The comments came during an Institute of International Finance event on Oct 11 when Dimon said “I personally think that bitcoin is worthless.”
He followed up by admitting that clients of the bank are still hungry for the asset class and that he would continue to give them access to it,
“Our clients are adults. They disagree. That’s what makes markets. So, if they want to have access to buy yourself bitcoin, we can’t custody it but we can give them legitimate, as clean as possible, access.”
2017 Dimon redux
It wouldn’t be a bitcoin bull run without bankers bashing the asset as Dimon’s comments are reminiscent of those made during the last cycle peak when he labeled it “a fraud.”
In fact, the investment bank boss has made similar comments almost every year since 2014 when he termed it a “terrible store of value” as prices for one BTC hovered around $500.
Messari Crypto founder Ryan Selkis couldn’t resist tweeting a list of Dimon derisions which includes terms such as “fools gold” and “going nowhere.”
Dimon also thinks that Bitcoin will get “regulated to hell” which may be closer to the mark considering the recent pressure and concern from U.S. financial regulators.
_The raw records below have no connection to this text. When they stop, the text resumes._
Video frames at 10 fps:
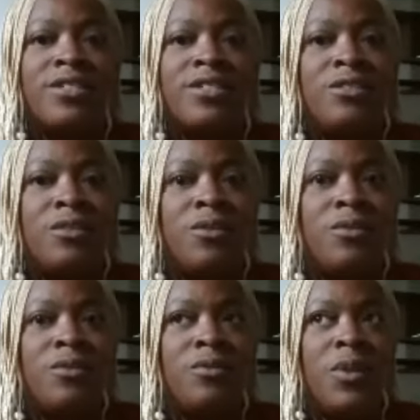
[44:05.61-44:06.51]

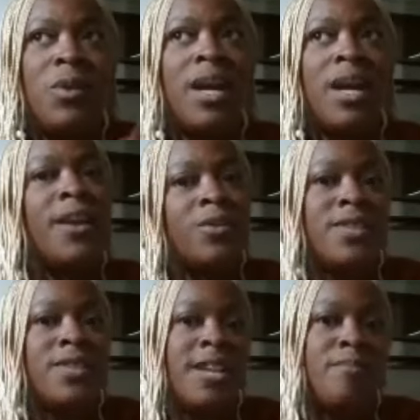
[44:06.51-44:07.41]
to we want to
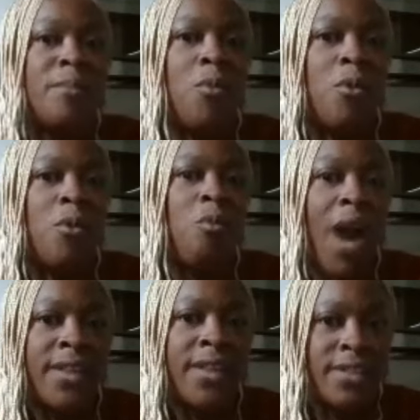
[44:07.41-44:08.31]
understand a bit more why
He also questioned the 21 million supply cap asking, “You all read the algorithms? You guys all believe that? I don’t know, I’ve always been a skeptic of stuff like that,”
Regardless of the chief executive’s loathing of the asset, JPMorgan began offering its institutional clients access to passively managed BTC and crypto funds in August.
Speaking on Axios on HBO earlier this month, Dimon who gets paid around $30 million a year, reiterated his opinion that bitcoin has “no intrinsic value,” adding “I’ve always believed it’ll be made illegal someplace — like China made it illegal, so I think it’s a little bit of fool’s gold.”
Speaking to the Times of India in September, he confirmed that he was not a buyer of bitcoin but added “that does not mean it can’t go 10 times in price in the next five years.”
Bank analysts recommending bitcoin exposure
It seems like the company and its clients are in complete disagreement with the CEO’s stance.
Earlier this year, strategists at JPMorgan suggested that a 1% portfolio allocation to bitcoin would serve as a hedge against fluctuations in traditional asset classes such as stocks, bonds, and commodities.
In February 2019, the bank touted the JPM Coin in an effort to get a foothold in the crypto-asset industry but it never really gained much traction.